── Information supplied
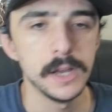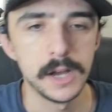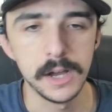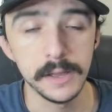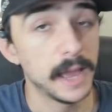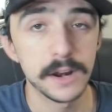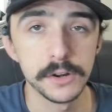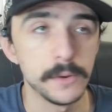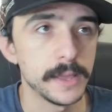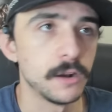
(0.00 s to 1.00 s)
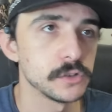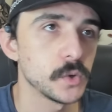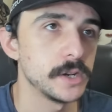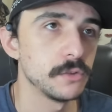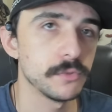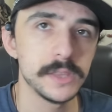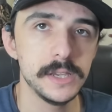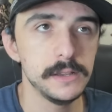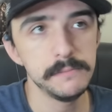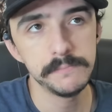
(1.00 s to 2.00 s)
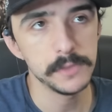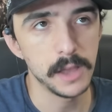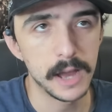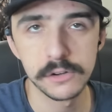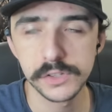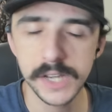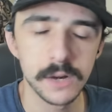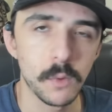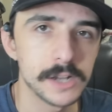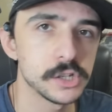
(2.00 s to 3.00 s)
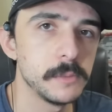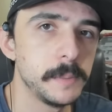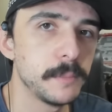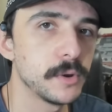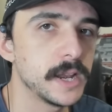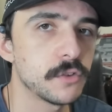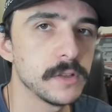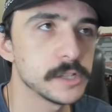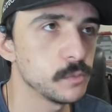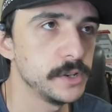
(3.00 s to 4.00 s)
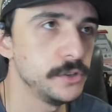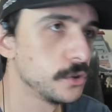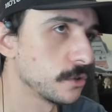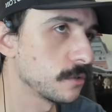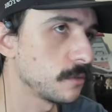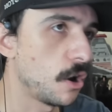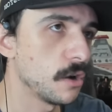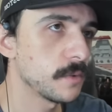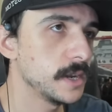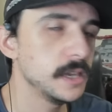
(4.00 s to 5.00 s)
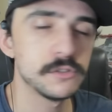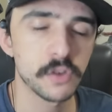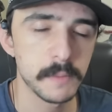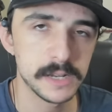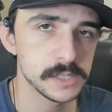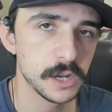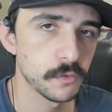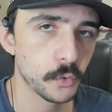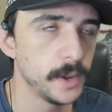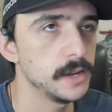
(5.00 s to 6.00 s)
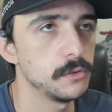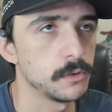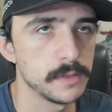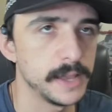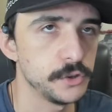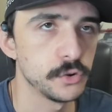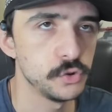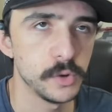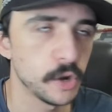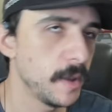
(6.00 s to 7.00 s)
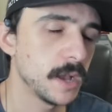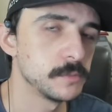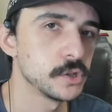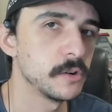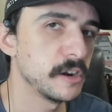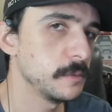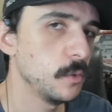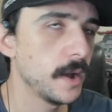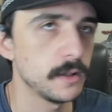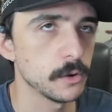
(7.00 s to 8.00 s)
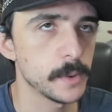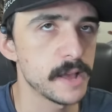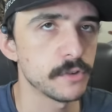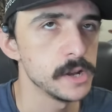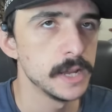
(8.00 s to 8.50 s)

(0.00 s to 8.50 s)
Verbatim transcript: Uh, I don't know. And also, I don't really understand why so many people get acrylics when you're already tremendously overweight or like you're doing your makeup so incredibly well or whatever.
────
**Required action**:
Retype word for word the span of lines above that begins with the line containing "(7.00 s to 8.00 s)" and ends with the last line of the records; skip all pictures.

**Result of this exercise**:
(7.00 s to 8.00 s)
(8.00 s to 8.50 s)

(0.00 s to 8.50 s)
Verbatim transcript: Uh, I don't know. And also, I don't really understand why so many people get acrylics when you're already tremendously overweight or like you're doing your makeup so incredibly well or whatever.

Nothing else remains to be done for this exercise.